Recovery Based on Quasi-Contract
In cases where there appears to be no enforceable contract, this method can be applied to mitigate on unjust enrichment. Benefits can therefore be paid to the affected party. These incidences are common in courts as businesses tussle over deals and sometimes make unfair enrichment out of such contracts. This case applies when, for instance one party invests partially on the enforceable contract. In this case, refund can be claimed by the affected party.
Specific Performance
This kind of remedy applies for unique goods or services in which the defaulter is usually obliged to fulfill their part of the deal. It happens mainly because items like land are usually unique and require that the very land be handed over.

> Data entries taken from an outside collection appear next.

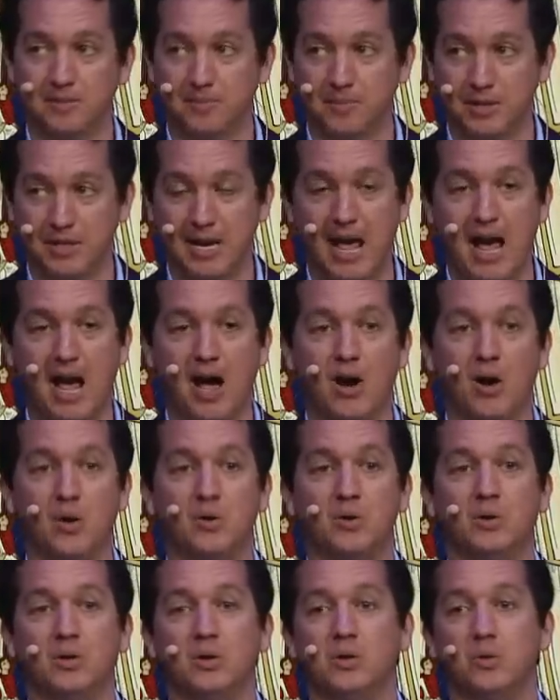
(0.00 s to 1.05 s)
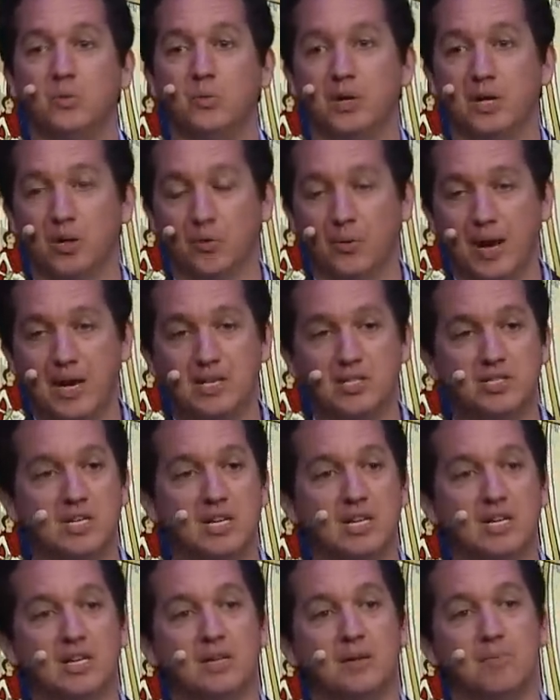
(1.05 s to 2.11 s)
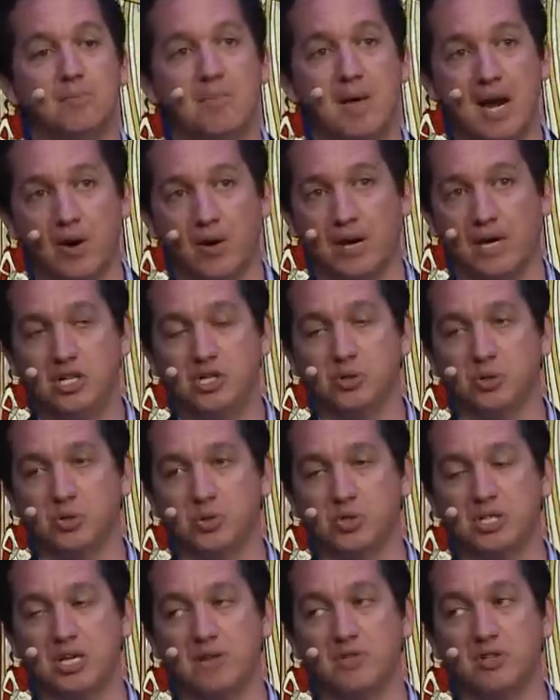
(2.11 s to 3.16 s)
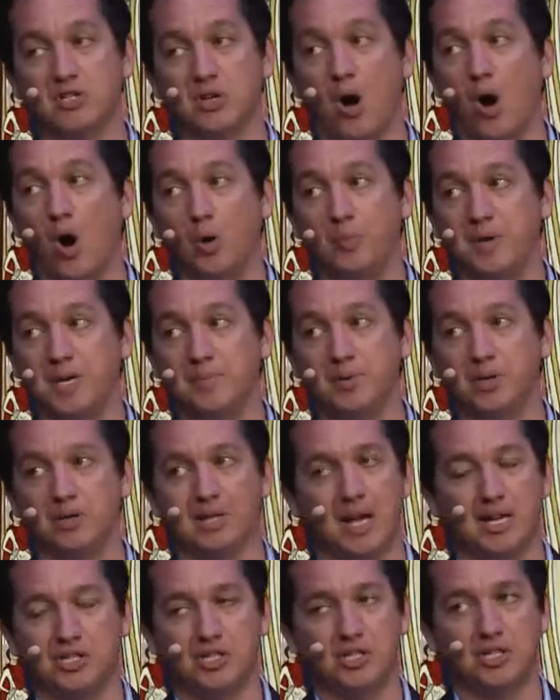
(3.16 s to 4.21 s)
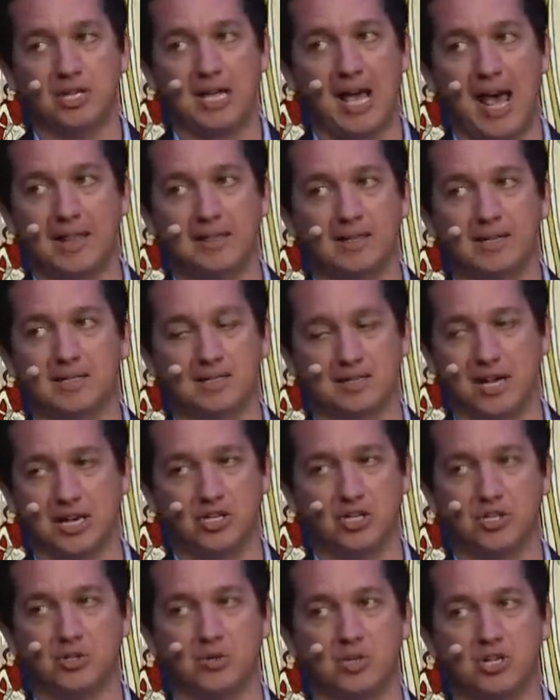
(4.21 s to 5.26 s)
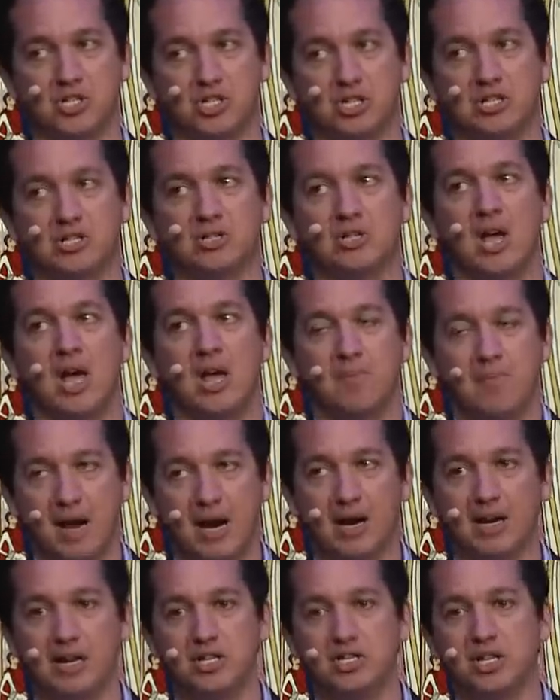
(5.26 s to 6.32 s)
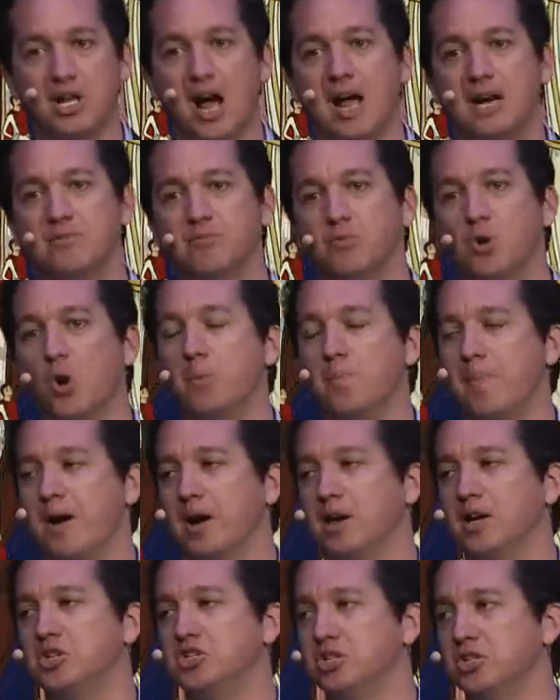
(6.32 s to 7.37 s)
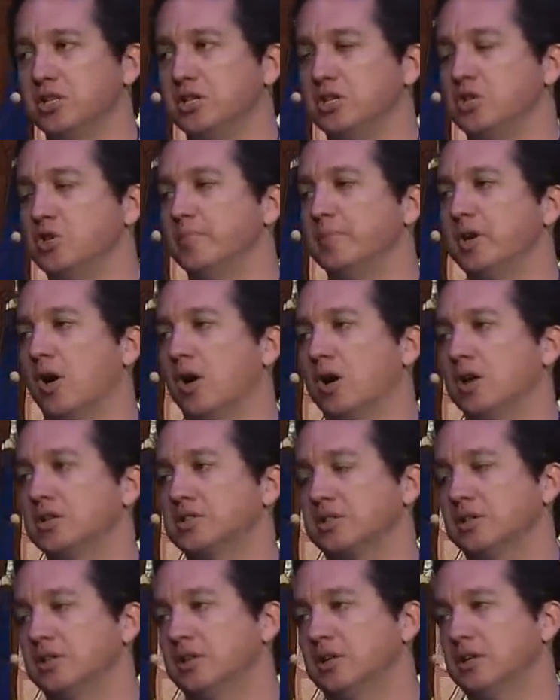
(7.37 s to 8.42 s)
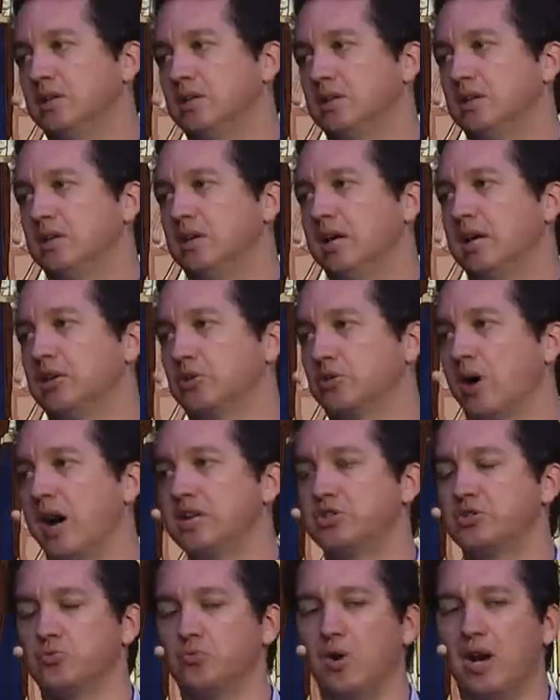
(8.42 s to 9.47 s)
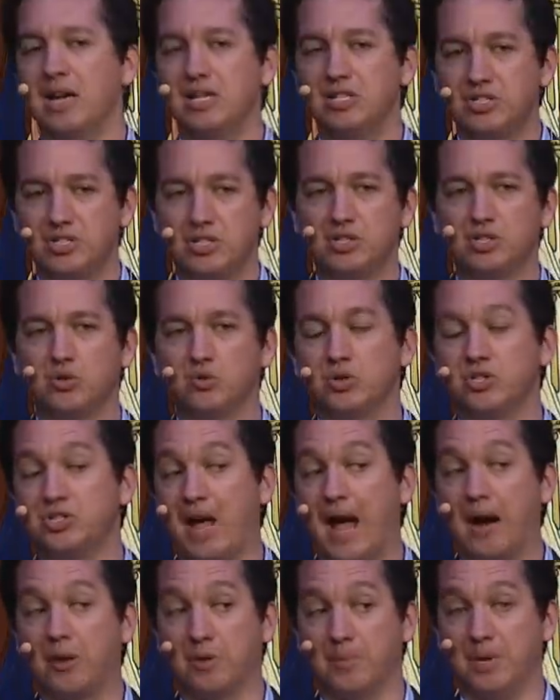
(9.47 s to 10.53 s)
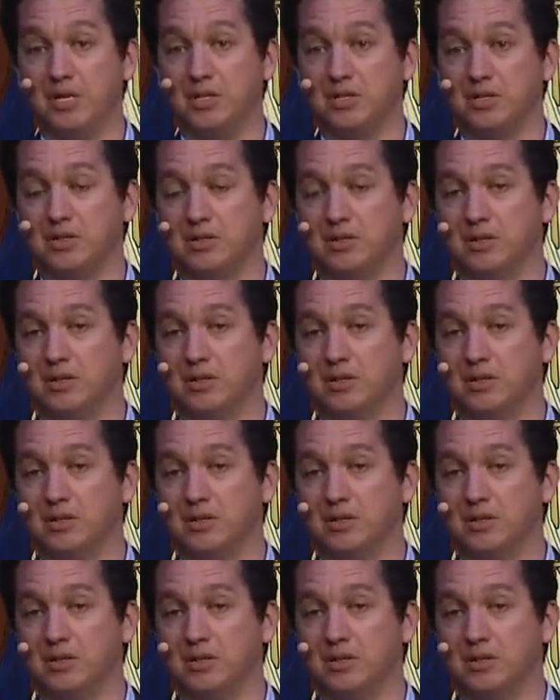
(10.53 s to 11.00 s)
But now we are raising marriage, which was given to all people, not just Catholics, not just Christians. Marriage, God wrote marriage into the human heart, and Christ raised it to a sacrament.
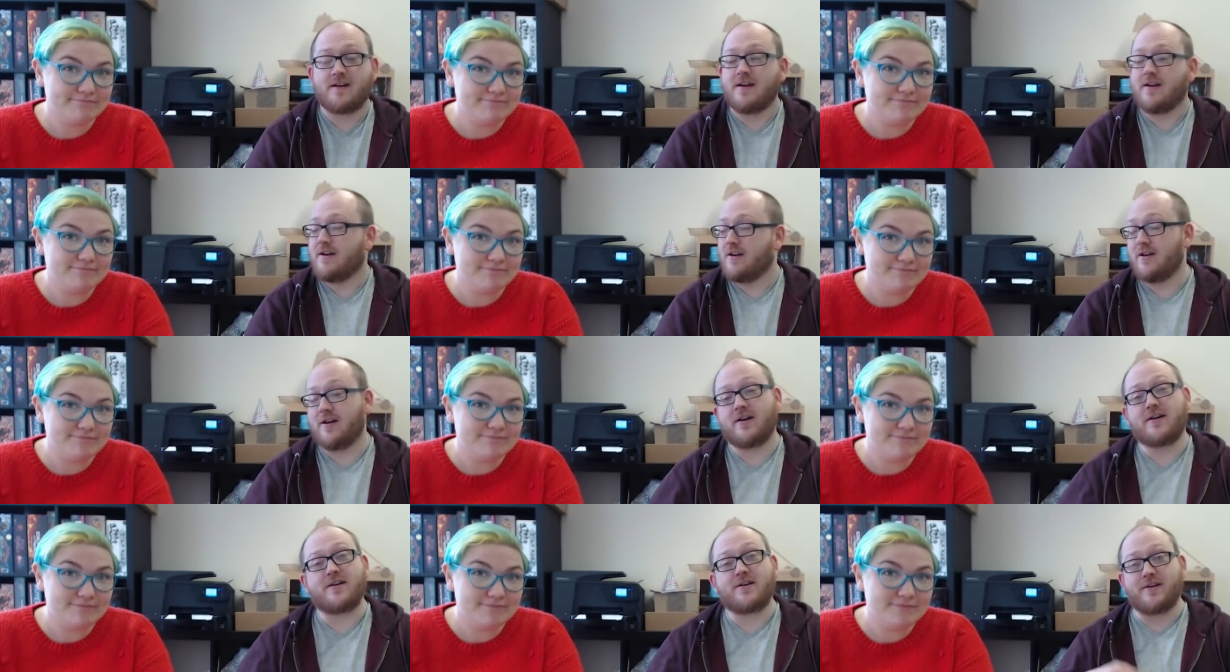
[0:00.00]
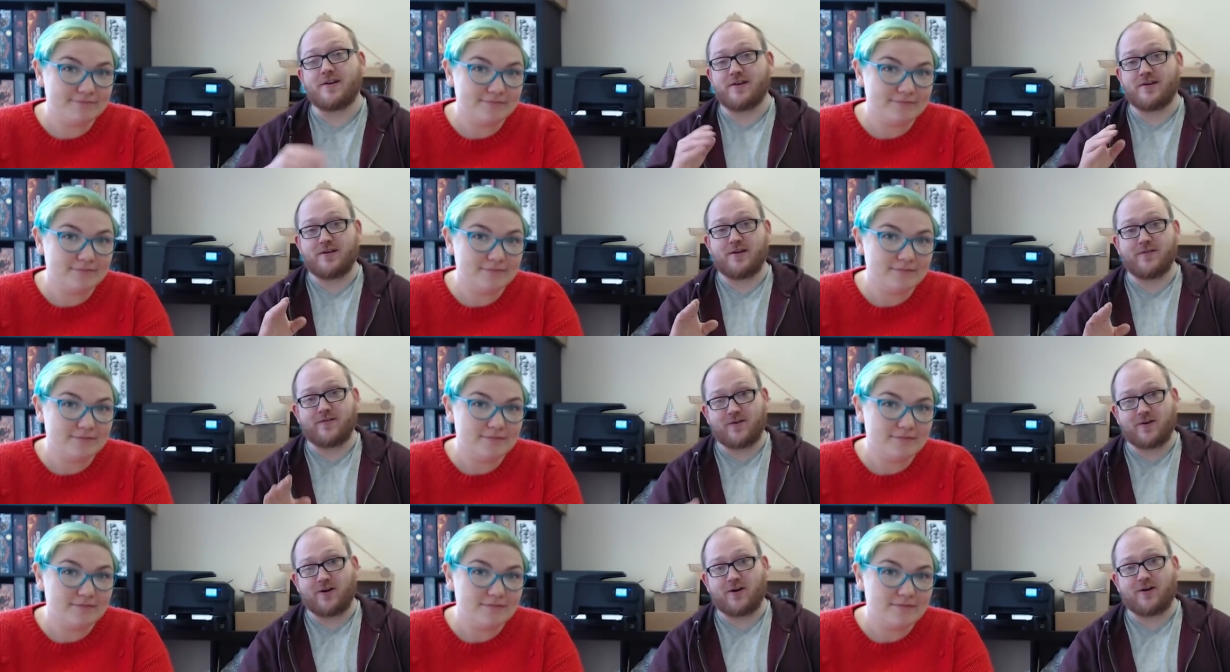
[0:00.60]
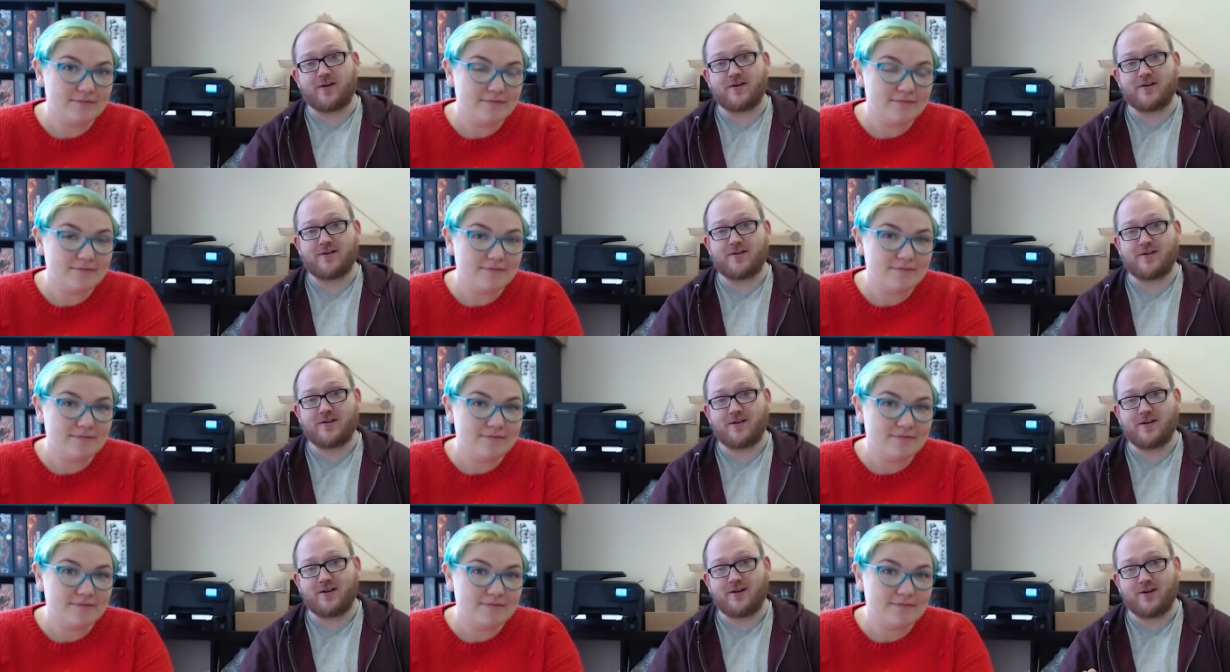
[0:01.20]
Speaker 1: Look, you've got
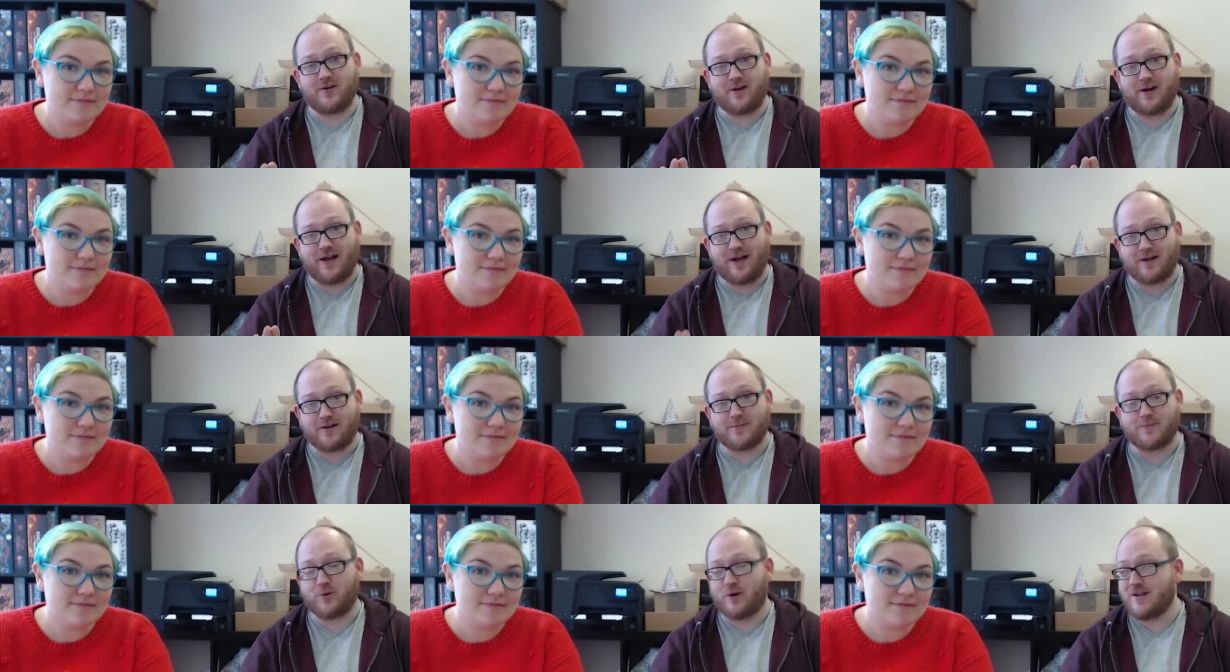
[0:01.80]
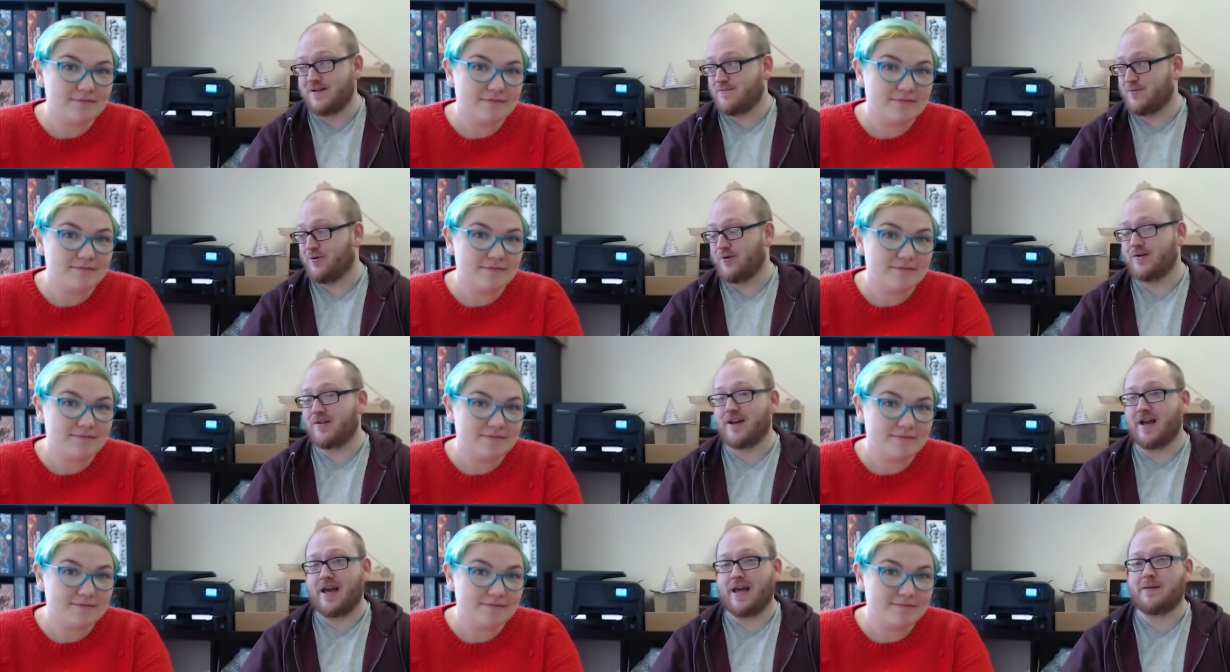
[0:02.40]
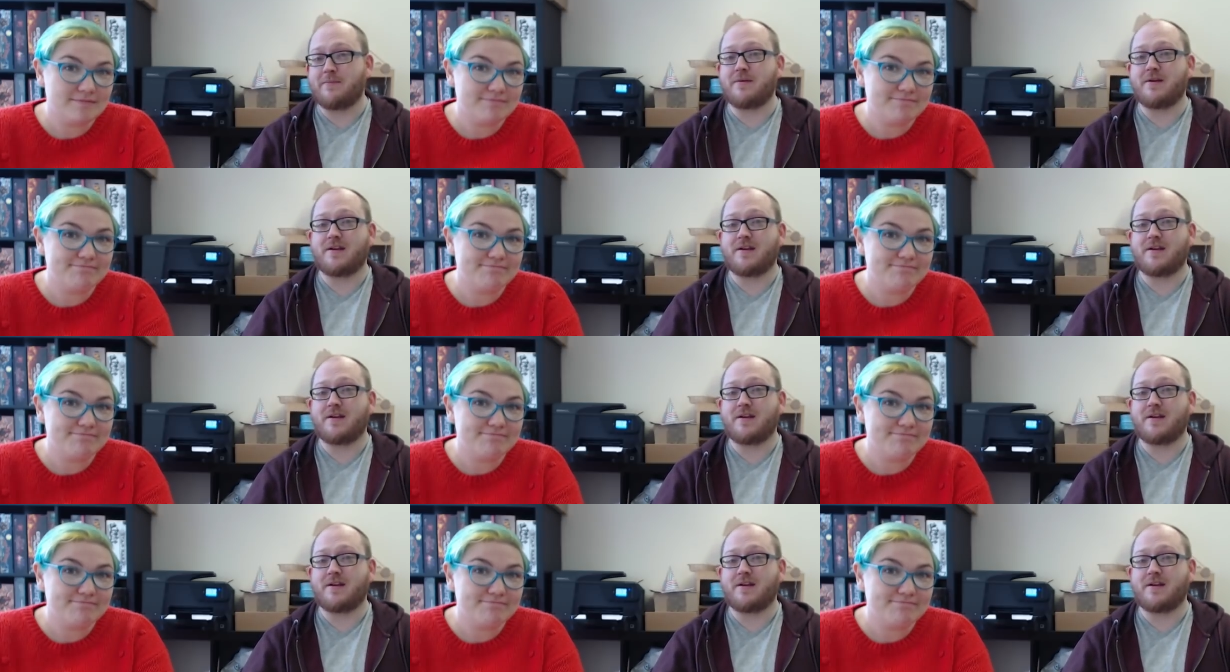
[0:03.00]
your Hellboy the board game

Otherwise, this method does not apply for goods available in other markets.
Conclusion
Many businesses find themselves tussling in court over breach of contract, with each of them trying to gain a competitive edge over the other. Moreover, Breach of contract is rampant in businesses since some find it as a gain when they take advantage of the others. However there are remedies to such occurrences, they include award of damages, rescission, and restitution, among others. These remedies are essential in helping stem fraudulent parties (Cross & Miller, 2008).
Reference
Cross, F.B., & Miller, R.L. (2008). The legal environment of business: Text and cases – ethical, regulatory, global, and e-commerce issues (7th ed.). West: Cincinnati.